MS Office News update (previous discussion)

Updates not available...

Job Matrix Update status (previous discussion)

Updates not available...

Remedy system status (previous discussion)

Updates not available...


Other Topics

Too many virus alerts?

John Wells wondered if anything could be done to target UFIRT notices rather than send all IFAS notices to every IT support person. Kevin Hill noted that Outlook rules could be used for this. Wayne added that if folks did this he would strong recommend making the rule such that it leaves alerts for your IP range in your inbox. For example:

Apply this rule after the message arrives
From IFAS Incident Response Team
Move it to the ILOVEIRTALERTS folder
Except if the subject contains ‘10.251.24.’ or ’10.251.25’

This would be for the IP subnet 10.251.24.0/23 which covers 10.251.24.x and 10.251.25.x.

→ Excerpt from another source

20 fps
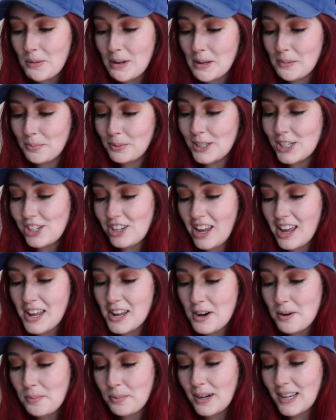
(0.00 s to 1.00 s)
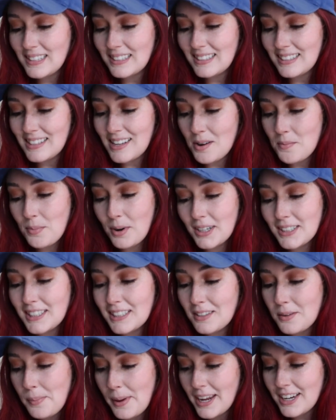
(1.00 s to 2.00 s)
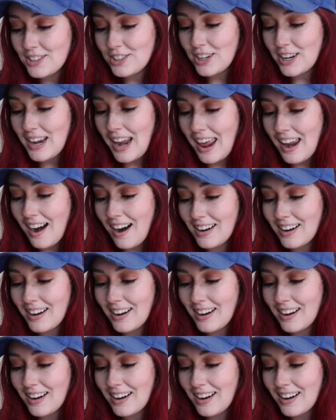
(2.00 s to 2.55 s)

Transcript: We appreciate your presence and participation in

Wayne would also recommend excluding “Security Ticket Reminder” notices which go out once a week unless you want to search for text in the body of the emails for your IPs.

Mike Ryabin expressed concerns about UFIRTs not having the proper IP numbers or hostnames for the machine that triggered the issue. Wayne pointed out that quite often a host is no longer on the same IP or on the network when the ticket arrives, so doing a nslookup/nbtstat/ping is useless. The UFIRT notification system is not in real-time with the Network Intrusion Detection scanning; the latter creates logs that are later parsed by batch jobs that locate issues and then provide the notices. DNS changes often occur in between. Only searching the DHCP logs for the IP and timestamps will help you determine the hostname.

Kevin Hill had mentioned that it would be *real handy* if we had the ability to immediately create a non-routable DHCP reservation for those hosts we can’t identify. Wayne responded that they’ve discussed that internally before and he’ll bring it up again with the group. However, with MAC filtering in 2008R2 Wayne would prefer to just filter the host than tie up IPs with reservations. A non-routable reservation still allows the computer to communicate with hosts on the local subnet.

Wayne wanted to remind people to please mark tickets as contained or resolved as quickly as possible. Should you fix a problem but fail to do that, it reflects poorly on us via reports that are sent directly to the VP.

Results of GPO disabling for non-portable devices (previous discussion)

Updates not available...

WebDAV issue with Mac OS X Lion (previous discussion)

Updates not available...


The meeting was adjourned just a bit early at about 11:45.